Exercise requirements>
Skipping the images, transcribe each record below as it is.

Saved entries
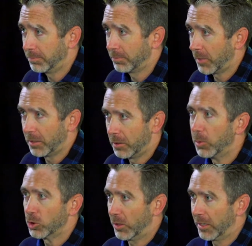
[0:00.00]
Right,
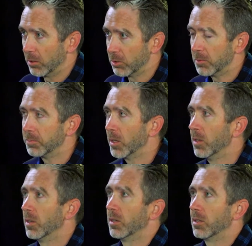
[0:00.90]
emotional hangover.
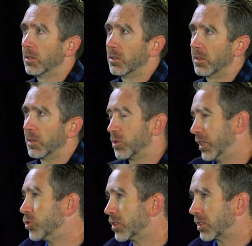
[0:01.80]
I think what's
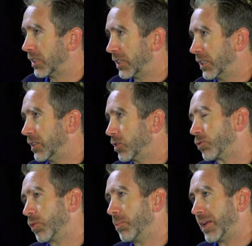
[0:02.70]
interesting is
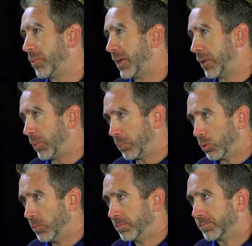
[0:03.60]
for many, many
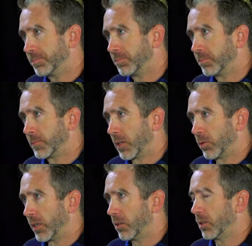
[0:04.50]
people,
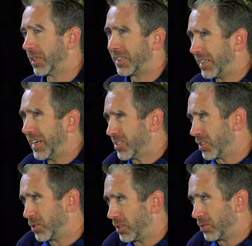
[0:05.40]
right? Like, yes,
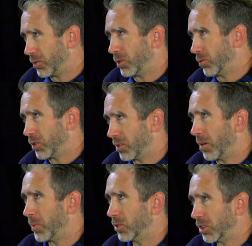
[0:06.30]
for
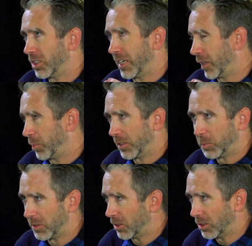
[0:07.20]
some, there's a genetic
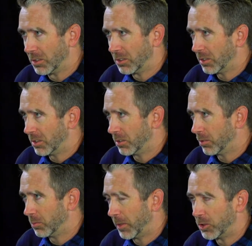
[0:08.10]
predisposition
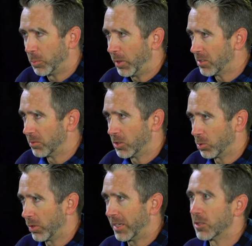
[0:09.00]
to major depressive
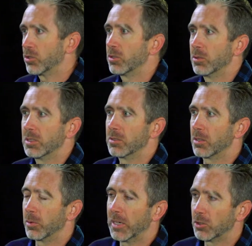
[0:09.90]
disorder that as soon as
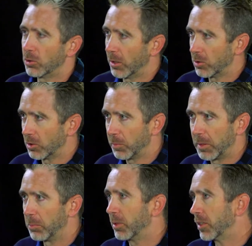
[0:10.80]
the right stressors have
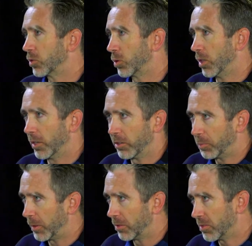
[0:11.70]
been in place for a long
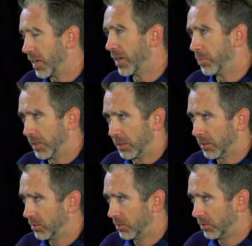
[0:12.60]
enough period of time,
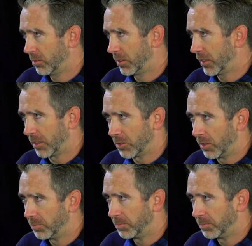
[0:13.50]
like, it kicks on.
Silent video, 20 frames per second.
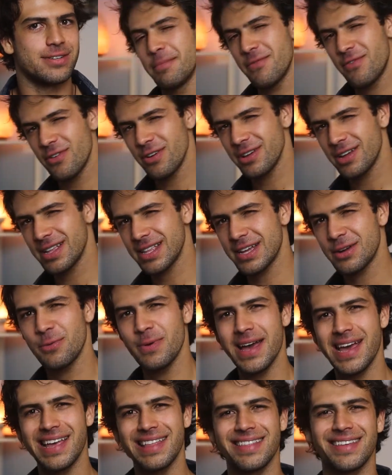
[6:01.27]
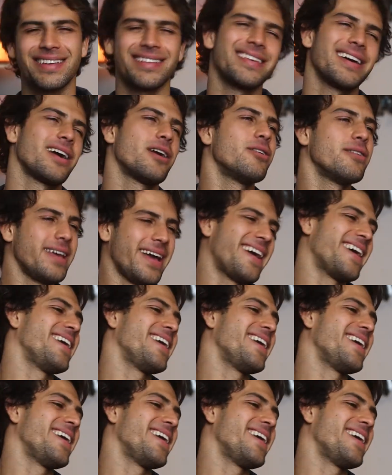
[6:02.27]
Before you click away and think like, oh yeah,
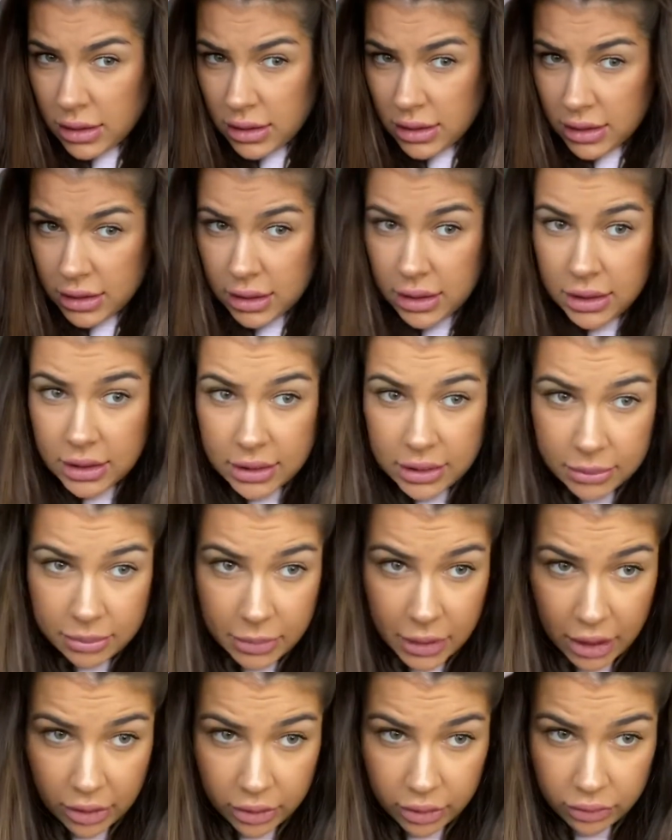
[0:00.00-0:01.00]
and it doesn't
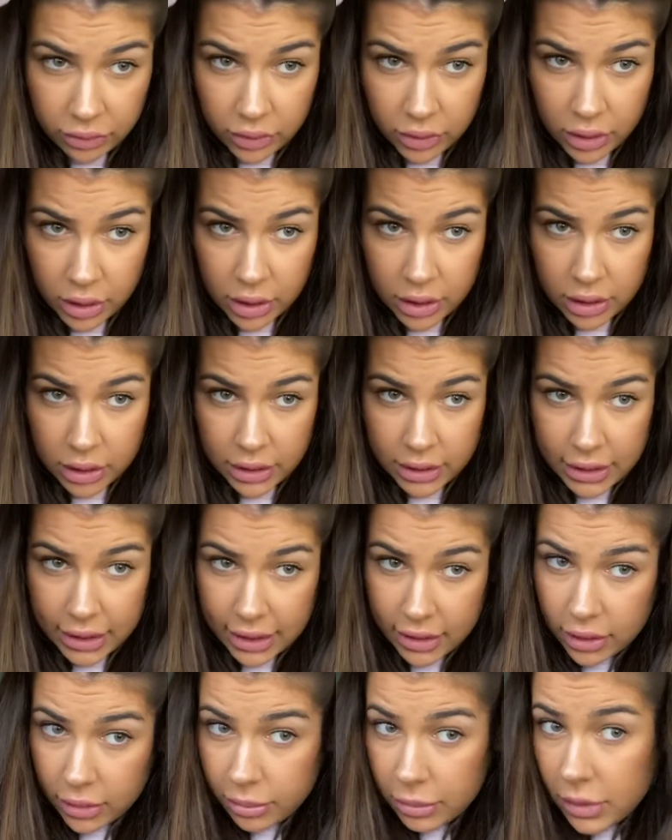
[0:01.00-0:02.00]
matter if you can't
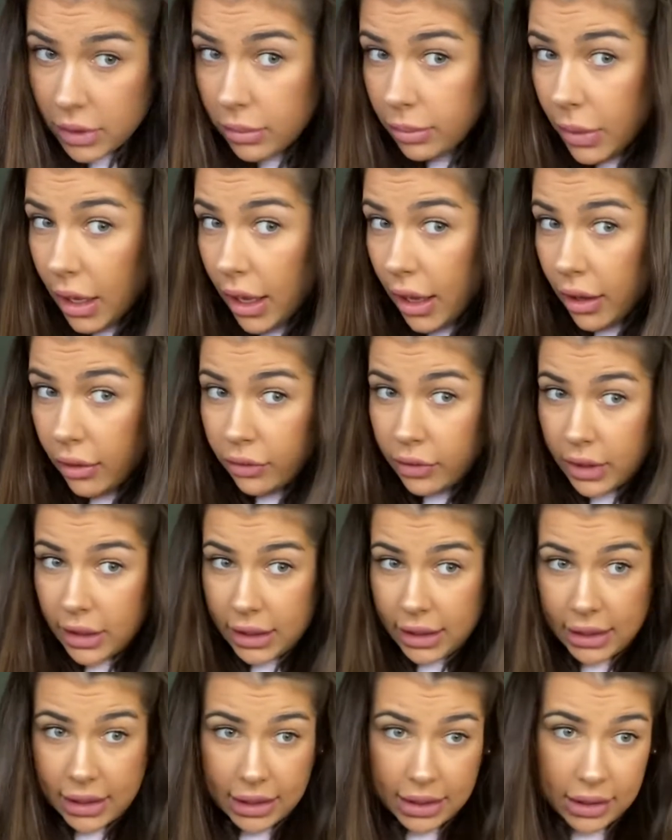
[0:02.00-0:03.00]
get them
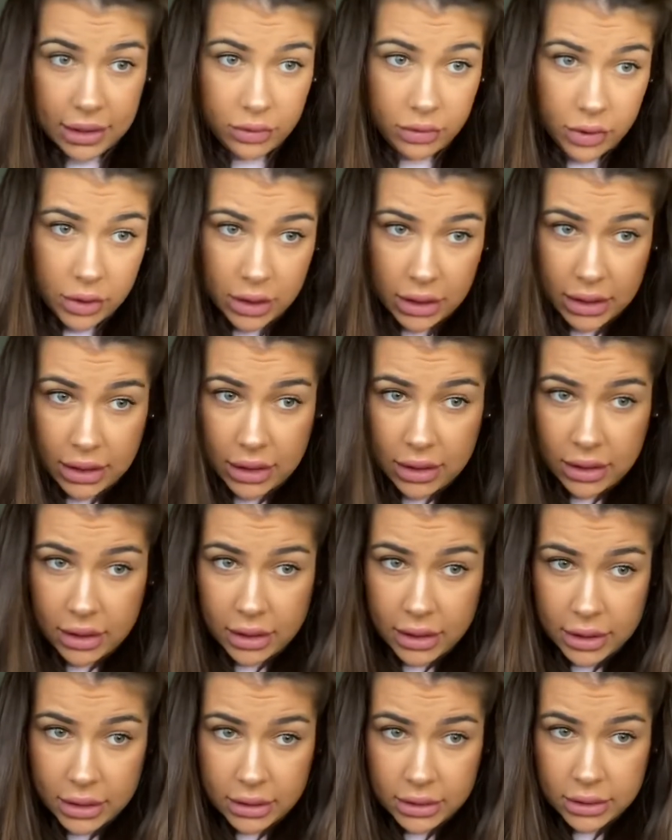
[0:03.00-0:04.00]
perfectly even
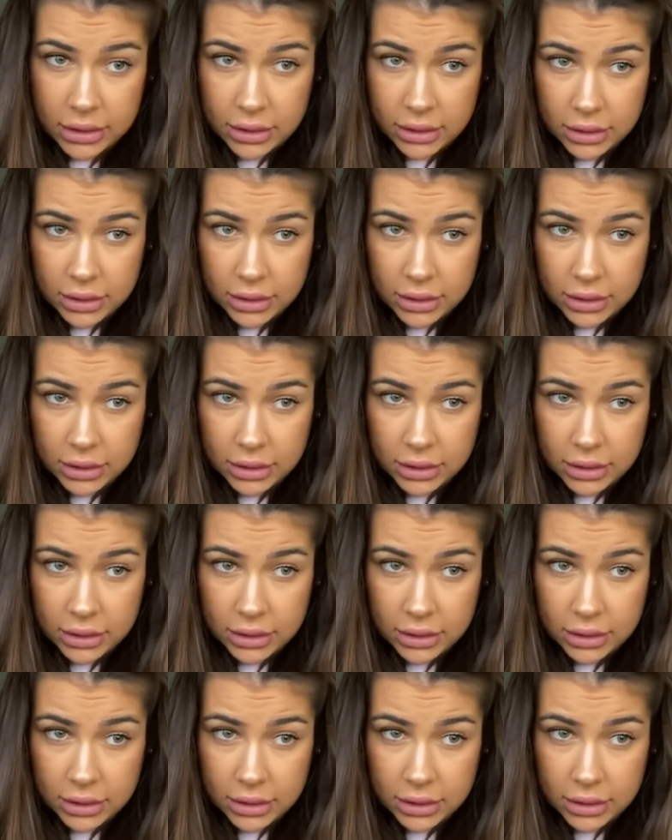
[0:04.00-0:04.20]
either,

Output for this exercise>
[0:00.00]
Right,
[0:00.90]
emotional hangover.
[0:01.80]
I think what's
[0:02.70]
interesting is
[0:03.60]
for many, many
[0:04.50]
people,
[0:05.40]
right? Like, yes,
[0:06.30]
for
[0:07.20]
some, there's a genetic
[0:08.10]
predisposition
[0:09.00]
to major depressive
[0:09.90]
disorder that as soon as
[0:10.80]
the right stressors have
[0:11.70]
been in place for a long
[0:12.60]
enough period of time,
[0:13.50]
like, it kicks on.
Silent video, 20 frames per second.
[6:01.27]
[6:02.27]
Before you click away and think like, oh yeah,
[0:00.00-0:01.00]
and it doesn't
[0:01.00-0:02.00]
matter if you can't
[0:02.00-0:03.00]
get them
[0:03.00-0:04.00]
perfectly even
[0:04.00-0:04.20]
either,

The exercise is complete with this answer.